Items listed in a dataset »
------------------------------------------------------------
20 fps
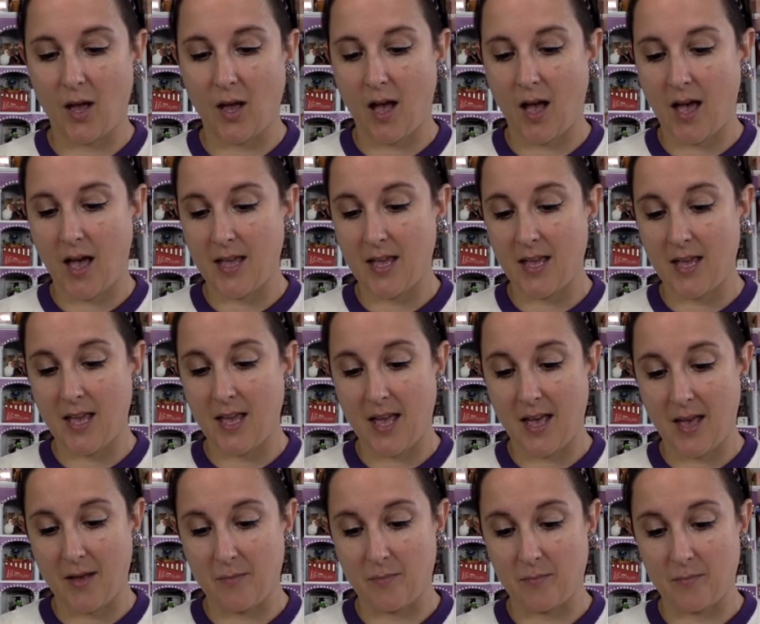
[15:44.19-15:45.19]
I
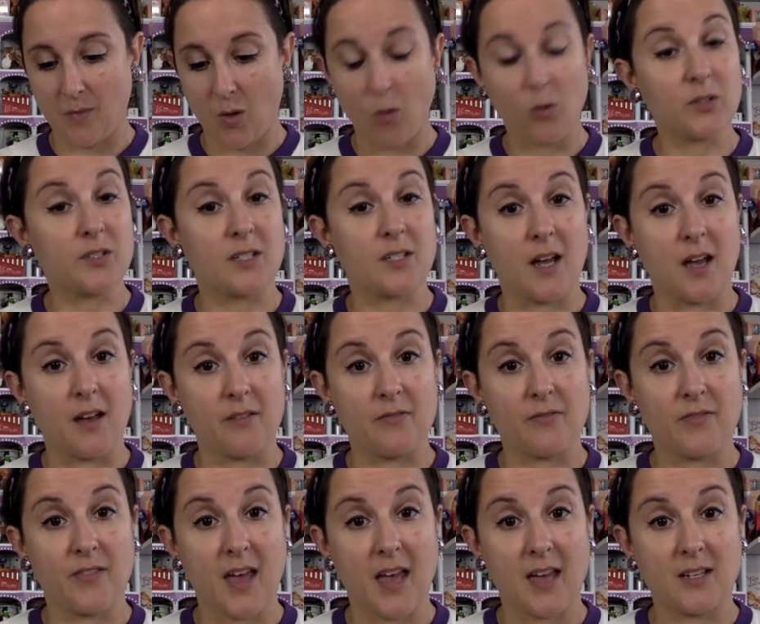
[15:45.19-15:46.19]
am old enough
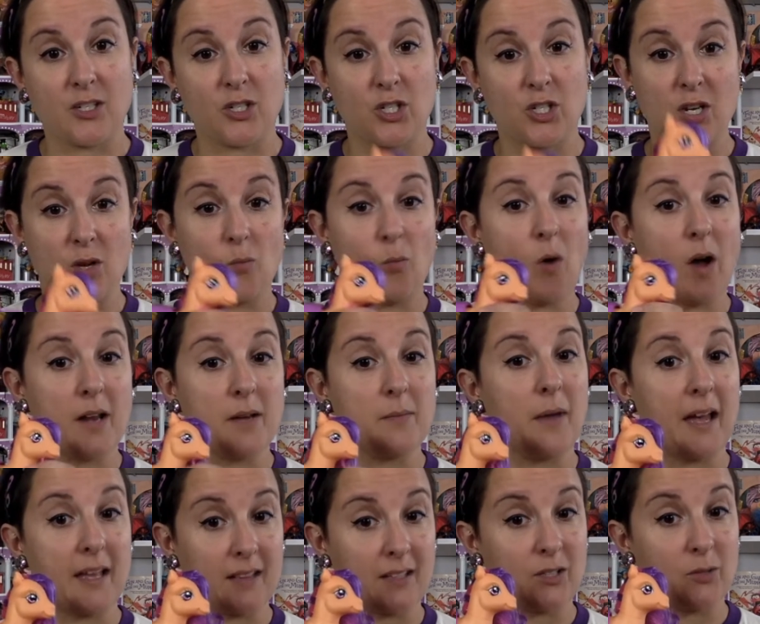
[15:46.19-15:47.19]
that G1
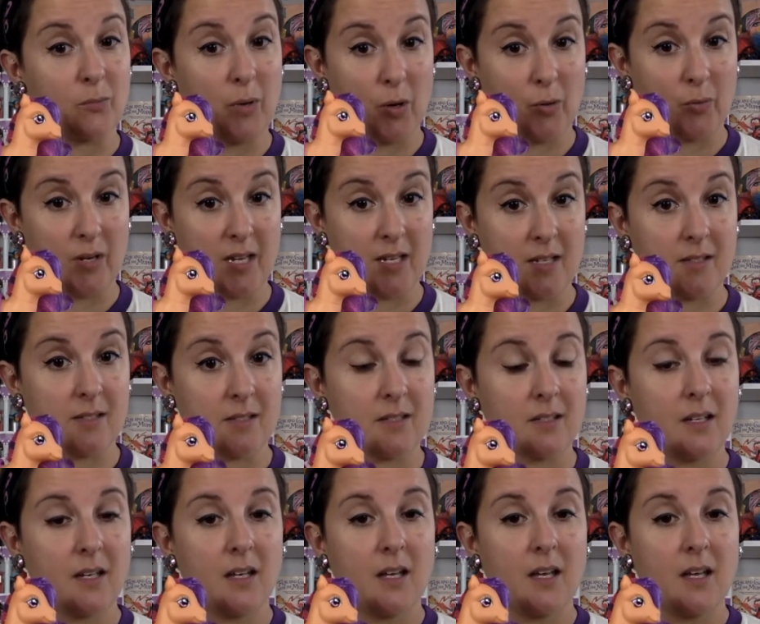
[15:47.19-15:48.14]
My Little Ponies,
------------------------------------------------------------
WHAT THE TASK REQUIRES » Drop the pictures and reproduce the rest of the data above exactly.

SOLUTION FOR THIS EXERCISE »
20 fps
[15:44.19-15:45.19]
I
[15:45.19-15:46.19]
am old enough
[15:46.19-15:47.19]
that G1
[15:47.19-15:48.14]
My Little Ponies,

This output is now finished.